An allen Missverständnissen ist die Kommunikation schuld, hat er in eigenen Untersuchungen festgestellt. Also: Eine Männerrunde im Lokal bestellt erstmal Bier, denn der Mann hat eine Biernebenhöhle mit direkter Verbindung zum Sprachzentrum. Erst wenn diese gefüllt ist, kann er reden. Dann fängt der Erste am Tisch an mit «Also ich habe da neulich was Komisches erlebt.» Höfer nennt das «den Gesprächsbeitrag und das Thema anmelden», und der Mann erzählt seine Geschichte. Dann ist der Nächste dran und so geht das reihum, bis die Biernebenhöhle überläuft. Bei Frauen funktioniert das Sprachzentrum autark, sie fangen sofort an zu reden. Die erste Frau beginnt mit ein paar Sätzen, wartet dann auf eine interessierte Nachfrage der anderen und so geht das Gespräch hin und her.

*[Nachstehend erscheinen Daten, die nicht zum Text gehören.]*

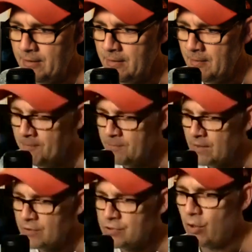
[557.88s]

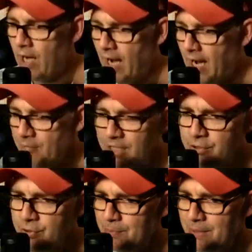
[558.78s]
so I'm in a new
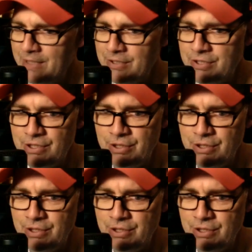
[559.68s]
place too.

Da kann die Kommunikation zwischen Mann und Frau ja nicht klappen, deshalb hat Höfer eine genaue Gebrauchsanleitung für die Frauen (warum eigentlich nicht für die Männer?) entworfen: rechtzeitig Bier kalt stellen, das Gespräch anmelden und das Thema ankündigen, am besten mittels Karteikärtchen oder Power Point, damit er sich rechtzeitig darauf einstellen kann. Denn auch das Monotasking der Männer macht Frau zu schaffen, will heißen, der Mann kann sich nur auf eine Sache konzentrieren. Der Mann «wohnt» und ist damit voll beschäftigt, aber die Frau registriert, dass er nur im Sessel sitzt und nichts tut. «Da schmunzeln die Frauen im Publikum und die Männer gucken ratlos», stellt Höfer fest.

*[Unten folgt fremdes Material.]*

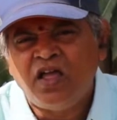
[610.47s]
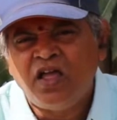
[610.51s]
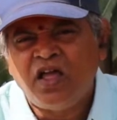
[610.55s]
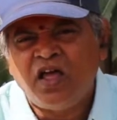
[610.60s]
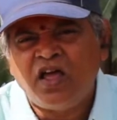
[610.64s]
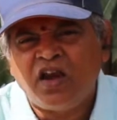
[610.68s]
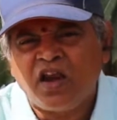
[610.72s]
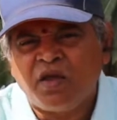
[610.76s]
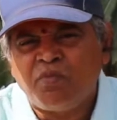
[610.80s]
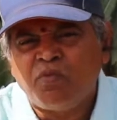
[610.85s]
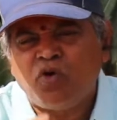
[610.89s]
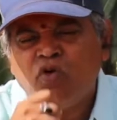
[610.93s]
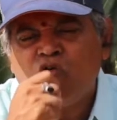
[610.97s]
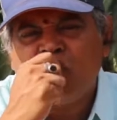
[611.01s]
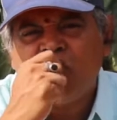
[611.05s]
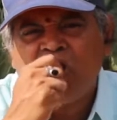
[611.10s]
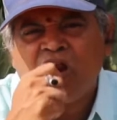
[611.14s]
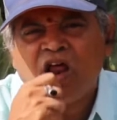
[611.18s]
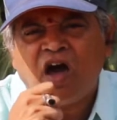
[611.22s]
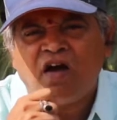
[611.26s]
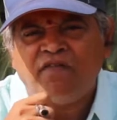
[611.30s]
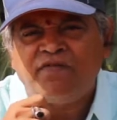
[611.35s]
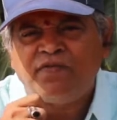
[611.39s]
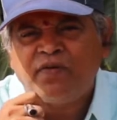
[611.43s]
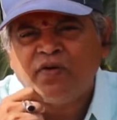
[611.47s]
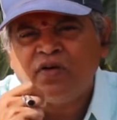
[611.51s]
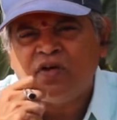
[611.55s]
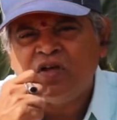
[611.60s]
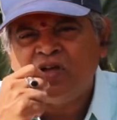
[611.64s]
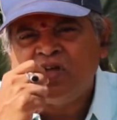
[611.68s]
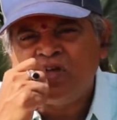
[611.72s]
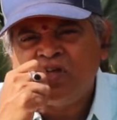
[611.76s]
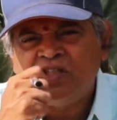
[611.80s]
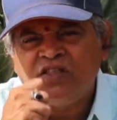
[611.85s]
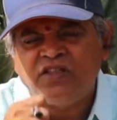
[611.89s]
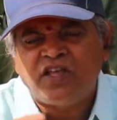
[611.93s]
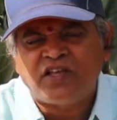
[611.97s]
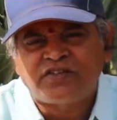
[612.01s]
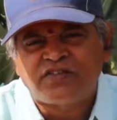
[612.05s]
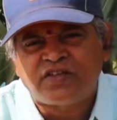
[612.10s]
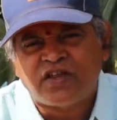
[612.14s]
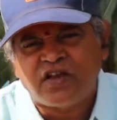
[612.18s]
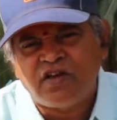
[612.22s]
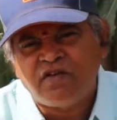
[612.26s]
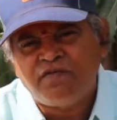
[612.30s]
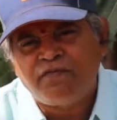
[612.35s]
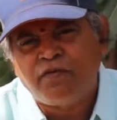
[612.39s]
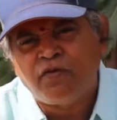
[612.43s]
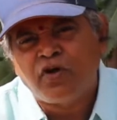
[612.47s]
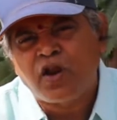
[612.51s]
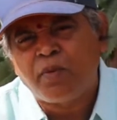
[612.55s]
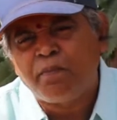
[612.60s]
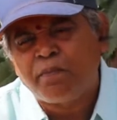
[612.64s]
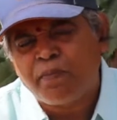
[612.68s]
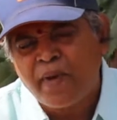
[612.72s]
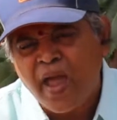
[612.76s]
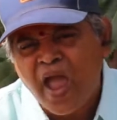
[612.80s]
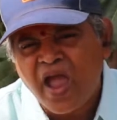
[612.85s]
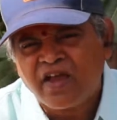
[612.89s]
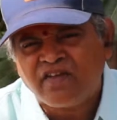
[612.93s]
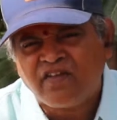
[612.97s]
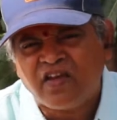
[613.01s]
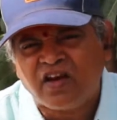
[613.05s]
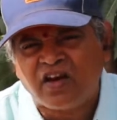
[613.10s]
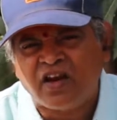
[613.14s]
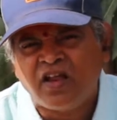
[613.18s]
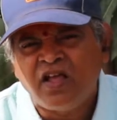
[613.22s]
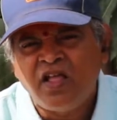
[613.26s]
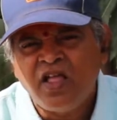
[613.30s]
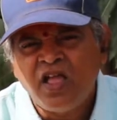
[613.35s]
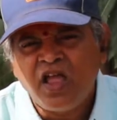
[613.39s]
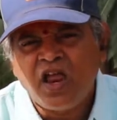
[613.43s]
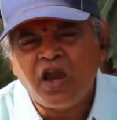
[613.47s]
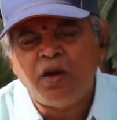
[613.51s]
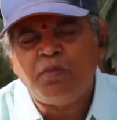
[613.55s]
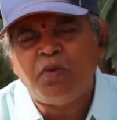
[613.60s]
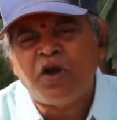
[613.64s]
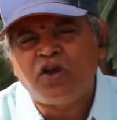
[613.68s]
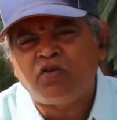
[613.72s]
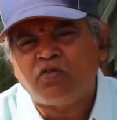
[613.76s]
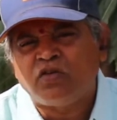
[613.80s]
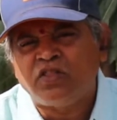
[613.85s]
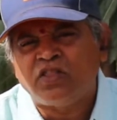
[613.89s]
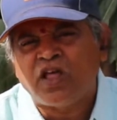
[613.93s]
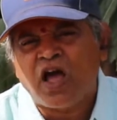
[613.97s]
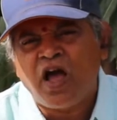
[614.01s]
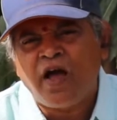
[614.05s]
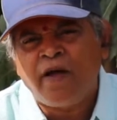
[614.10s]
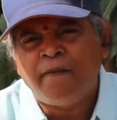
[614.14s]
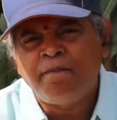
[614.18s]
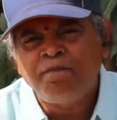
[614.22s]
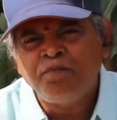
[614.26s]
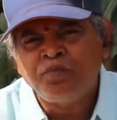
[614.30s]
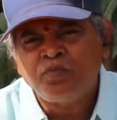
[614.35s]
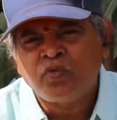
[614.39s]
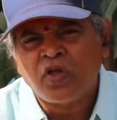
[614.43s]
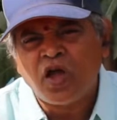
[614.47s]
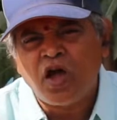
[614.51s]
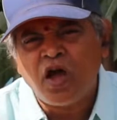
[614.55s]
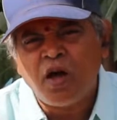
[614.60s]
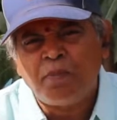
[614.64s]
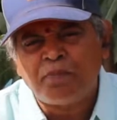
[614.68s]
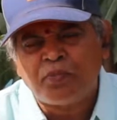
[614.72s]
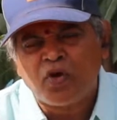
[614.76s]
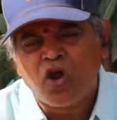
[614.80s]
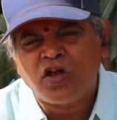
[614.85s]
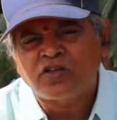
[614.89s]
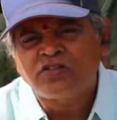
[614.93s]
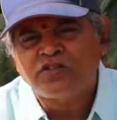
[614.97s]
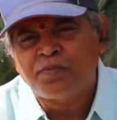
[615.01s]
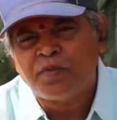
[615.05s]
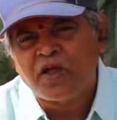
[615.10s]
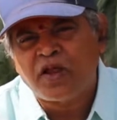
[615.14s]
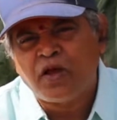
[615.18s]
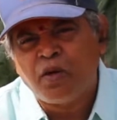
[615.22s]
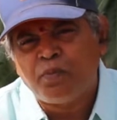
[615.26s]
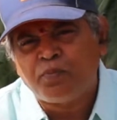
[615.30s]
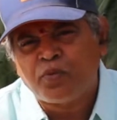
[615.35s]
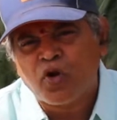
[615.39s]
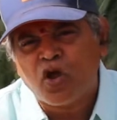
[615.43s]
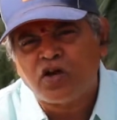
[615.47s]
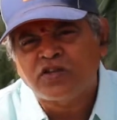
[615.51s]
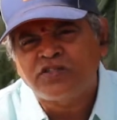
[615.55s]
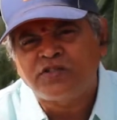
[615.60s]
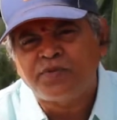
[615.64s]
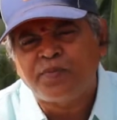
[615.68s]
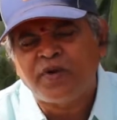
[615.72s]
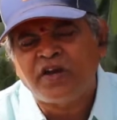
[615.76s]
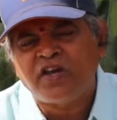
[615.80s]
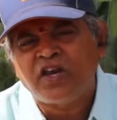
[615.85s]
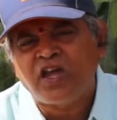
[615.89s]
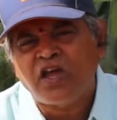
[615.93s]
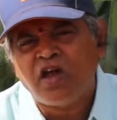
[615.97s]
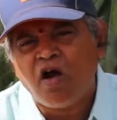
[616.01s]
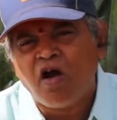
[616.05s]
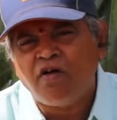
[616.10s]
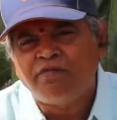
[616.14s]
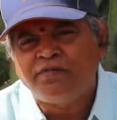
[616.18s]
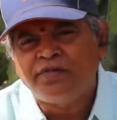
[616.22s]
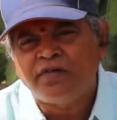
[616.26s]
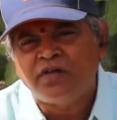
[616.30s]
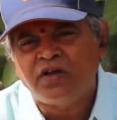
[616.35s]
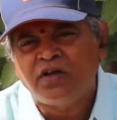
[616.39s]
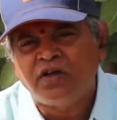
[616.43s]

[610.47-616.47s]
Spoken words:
removal of this food impaction in between the proximity of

Hilfreich wäre auch ein Rollentausch, den Frau ganz leicht beim Duschen ausprobieren kann. Sie zieht sich aus und wirft alle Kleider auf einen Haufen. Im Spiegel bewundert sie ihren Körper, statt kritisch nach Fettpölsterchen zu suchen. Nach der Katzenwäsche entfällt das Säubern der Dusche, denn Haare und Seifenreste zeigen: «Ich war hier». Danach nimmt sie ihre alten Klamotten vom Haufen und zieht sie wieder an, statt stundenlang vorm Schrank zu jammern «ich hab nichts anzuziehen».

Warum Mann und Frau doch nicht voneinander lassen können, liegt an der Liebe, die sogar Vermehrung möglich macht. «Ein Kind aufziehen kostet 200 000 Euro», warnt Höfer, «mehr als ein Luxus-Mercedes!» Eltern schalten den Verstand aus und so lässt sich ein gestandener Mann von einem kleinen Schreihals herumkommandieren, weiß Höfer. Dass alles aus dem Leben gegriffen und (fast) alles selbst erlebt ist, nimmt das Publikum ihm gern ab. Frauen wie Männer applaudieren, nicken, grinsen oder lachen, weil Höfer ihre Erfahrungen bestätigt – oder weil sie sich ertappt fühlen?